Nur, sie haben ein Problem: Sie kommen gar nicht in die Nähe von Jesus. Es sind zu viele Menschen da. Also steigen sie der Menge aufs Dach. Sie tun etwas völlig Verrücktes, um helfen zu können. Und als sie Jesus erreichen, wird der Gelähmte gesund, an Körper und Geist.

Mir gefällt diese Geschichte aus dem Markus-Evangelium (Markus 2,1-12). Sie macht deutlich. Es ist notwendig, die Ärmel hochzukrempeln und loszulegen. Es ist wichtig, dabei auch ungewöhnliche Wege zu gehen, um anderen zu helfen. Aber alles Tun und Machen und sich Engagieren – es ist und bleibt nur ein Teil. Die tun etwas, die vier – sie helfen diesem Kranken, ganz konkret. Und zugleich geschieht etwas: Ihm und ihnen widerfährt Heilung und Heil. Weil Gott etwas tut.

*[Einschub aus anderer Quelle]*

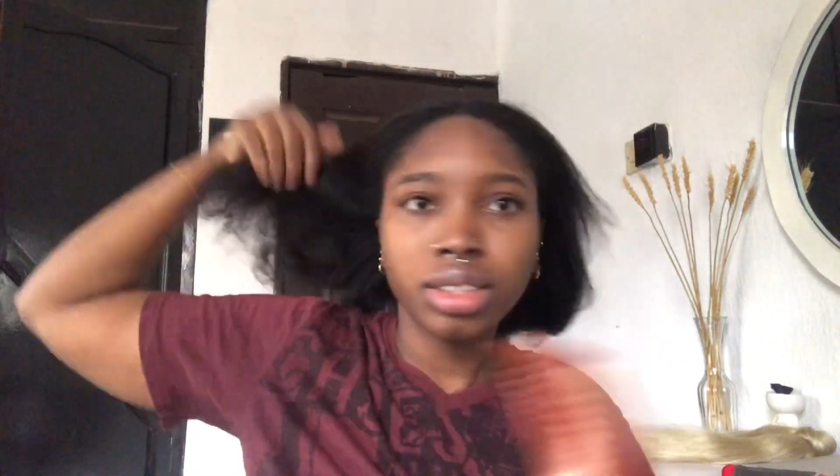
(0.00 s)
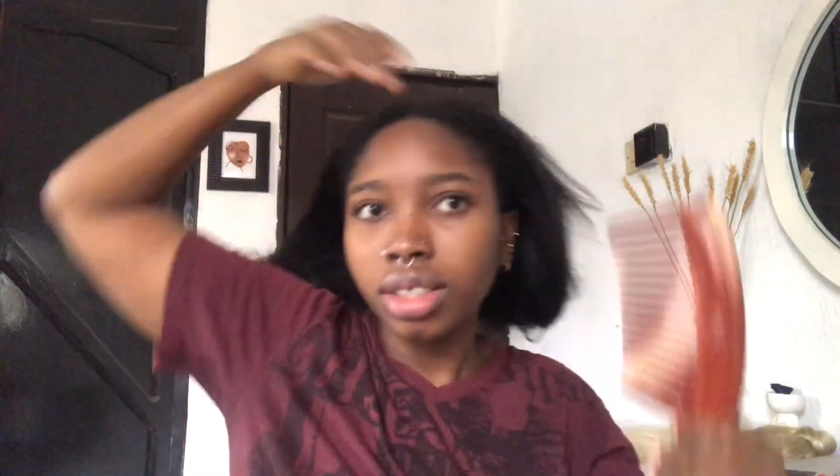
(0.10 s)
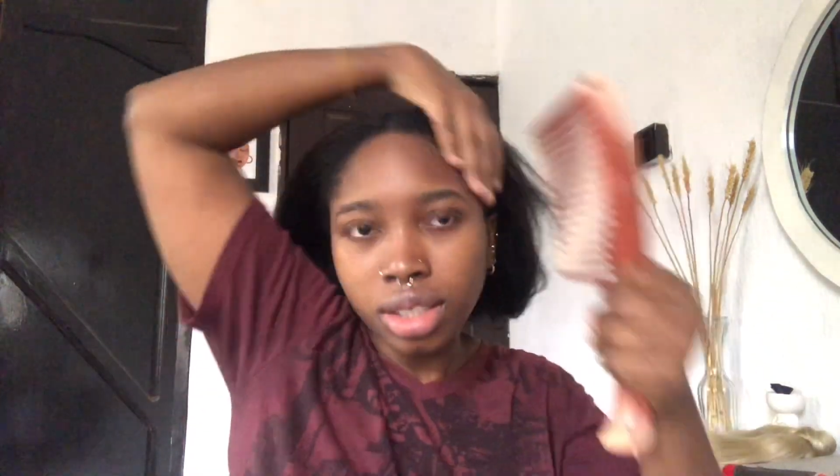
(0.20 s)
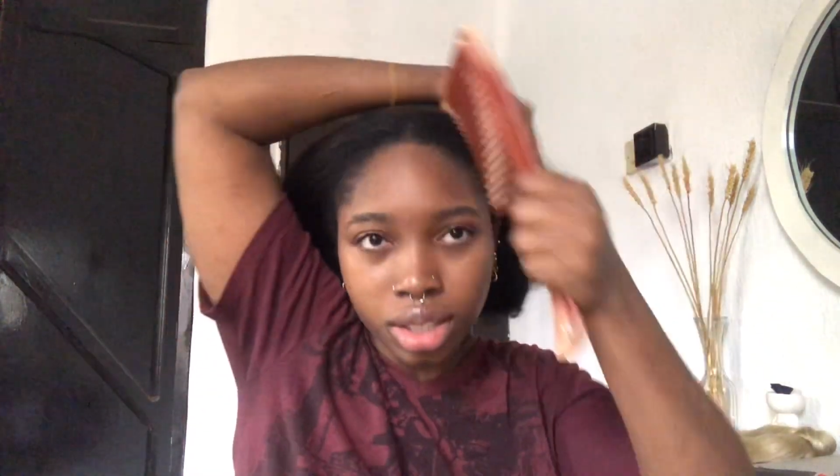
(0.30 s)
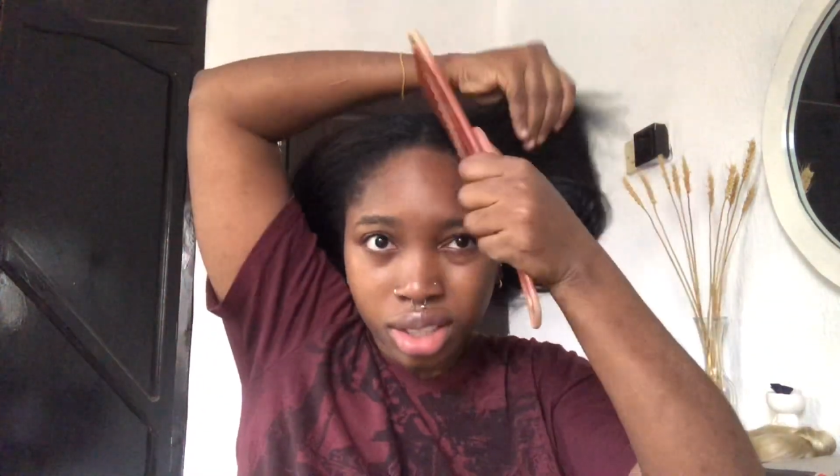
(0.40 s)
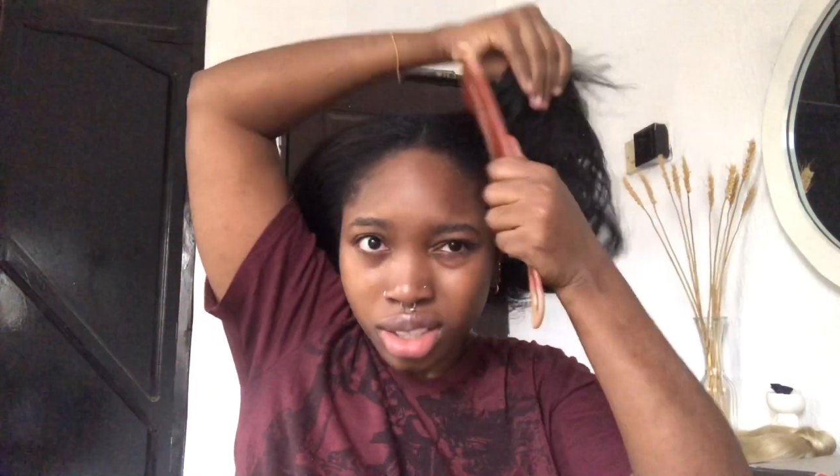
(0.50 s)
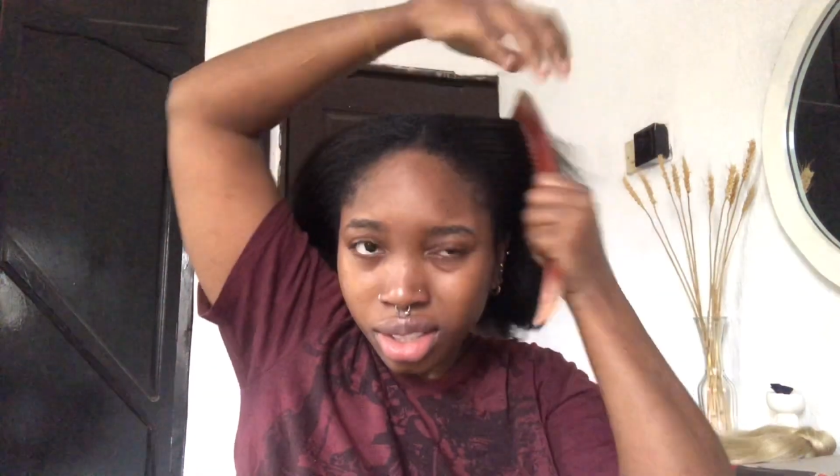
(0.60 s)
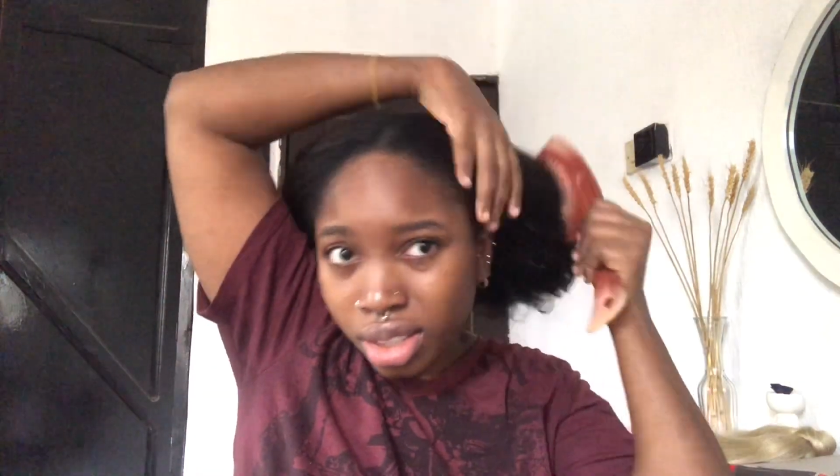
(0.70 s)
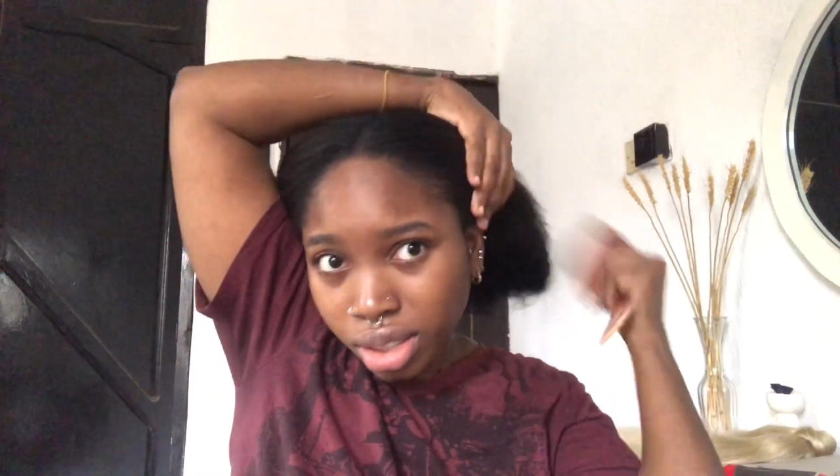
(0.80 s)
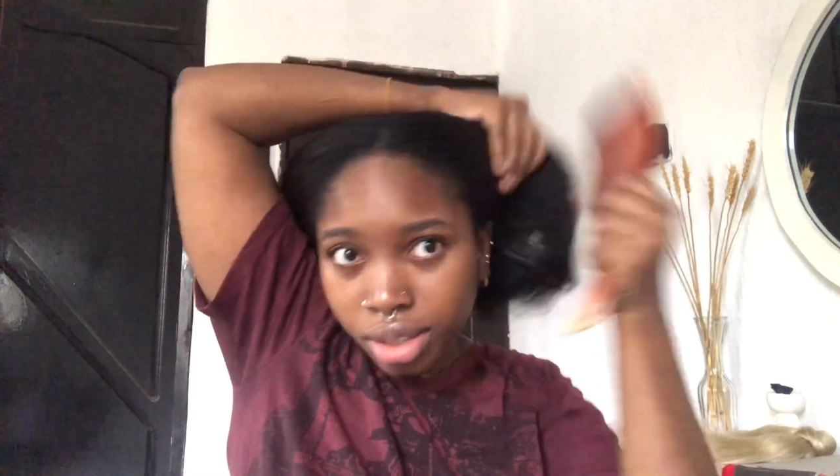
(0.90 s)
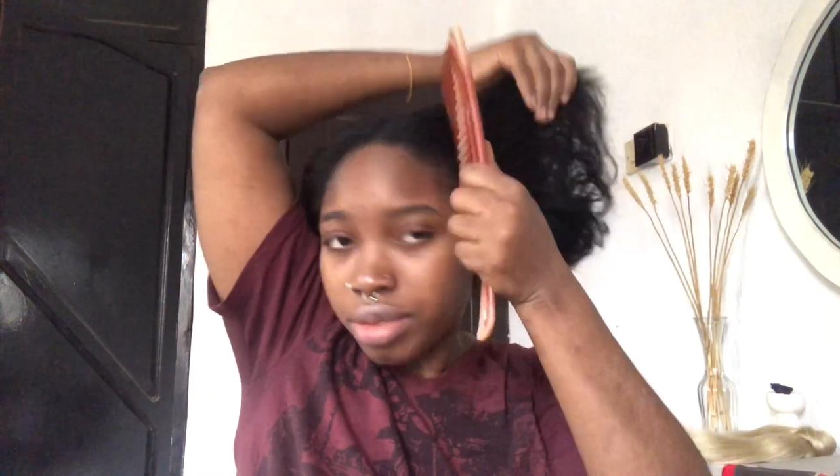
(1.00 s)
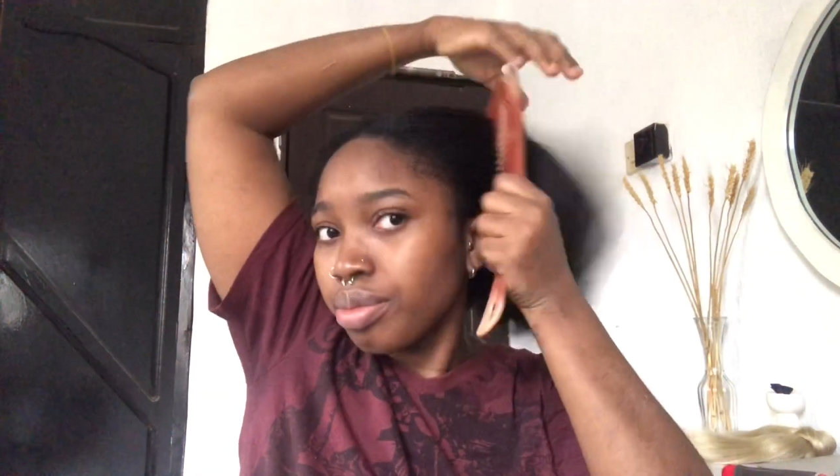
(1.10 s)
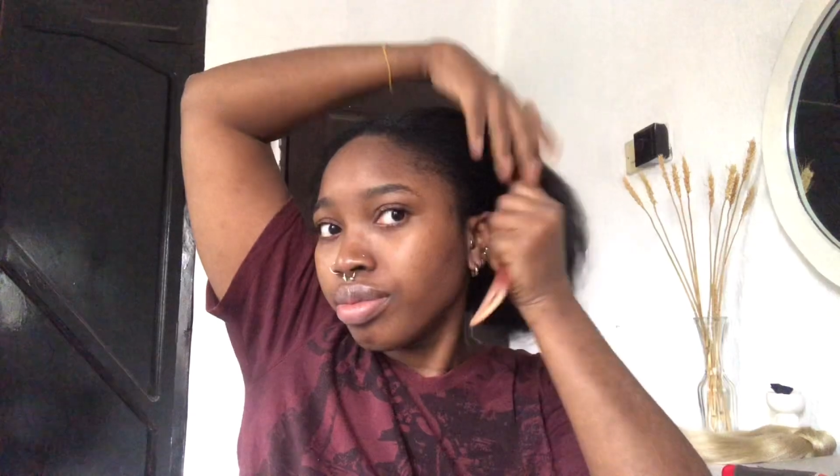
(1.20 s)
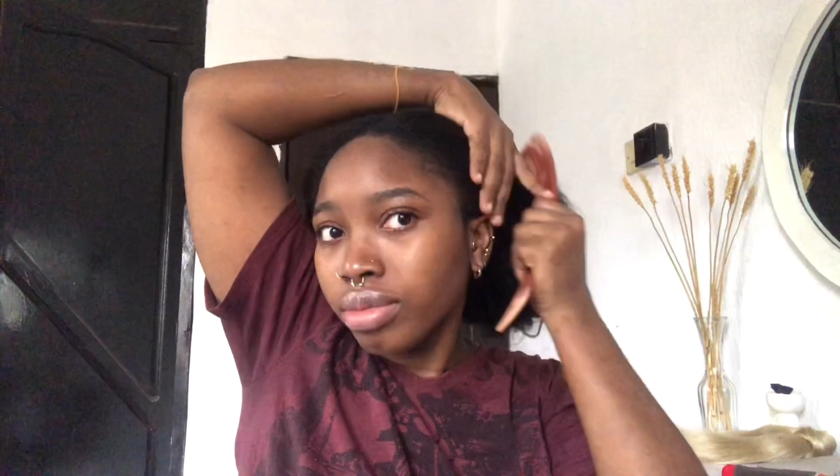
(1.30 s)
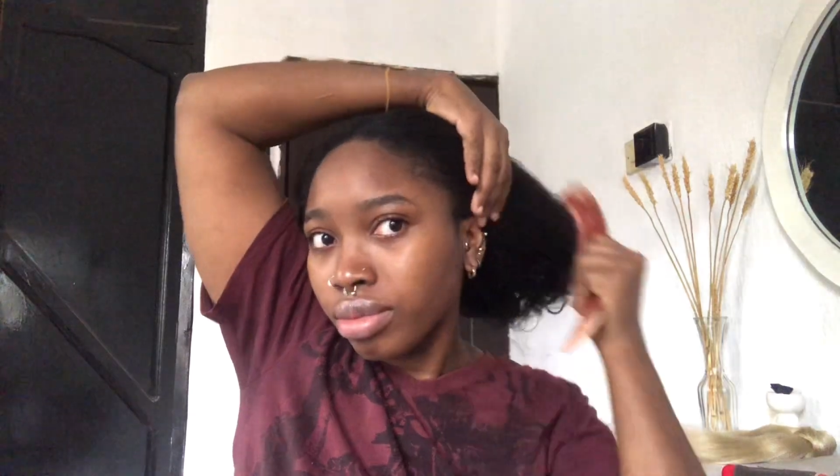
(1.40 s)
and then
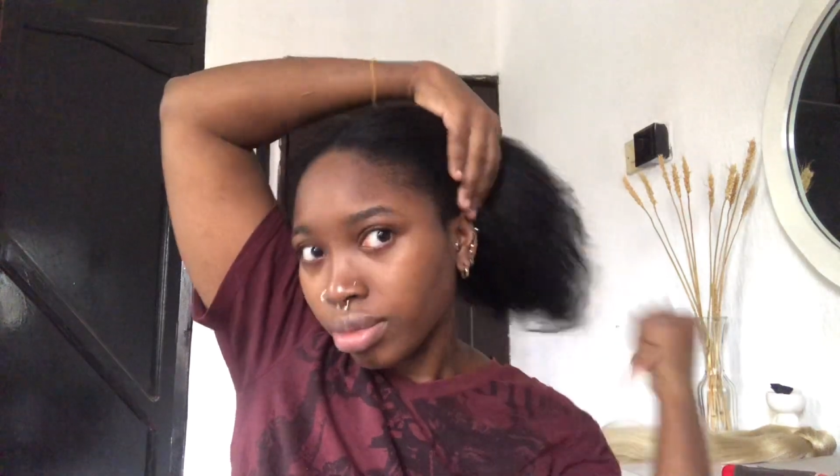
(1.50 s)
divide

Ich erlebe das, wo ich mich zusammen mit anderen engagiere: Wir tun etwas, tun manchmal sehr viel – und zugleich geschieht etwas. An uns und für uns. Gott tut etwas für uns. Ich glaube: Bei dem, was wir für andere tun, wirkt Gott mit. Und dann geschieht etwas. Menschen spüren, was Jesus zusagt: Deine Schuld ist vergeben. Menschen spüren: meine Lähmung, mein „wie versteinert sein“ – das bricht auf. Man muss nicht gleich Löcher in Kirchendecken reißen. Die kleinen Wunder von Gottes Liebe lassen sich an vielen Stellen entdecken. Ich muss nur die Ärmel hochkrempeln, mir Mitstreiter suchen, loslegen und denen helfen, die das selbst nicht können.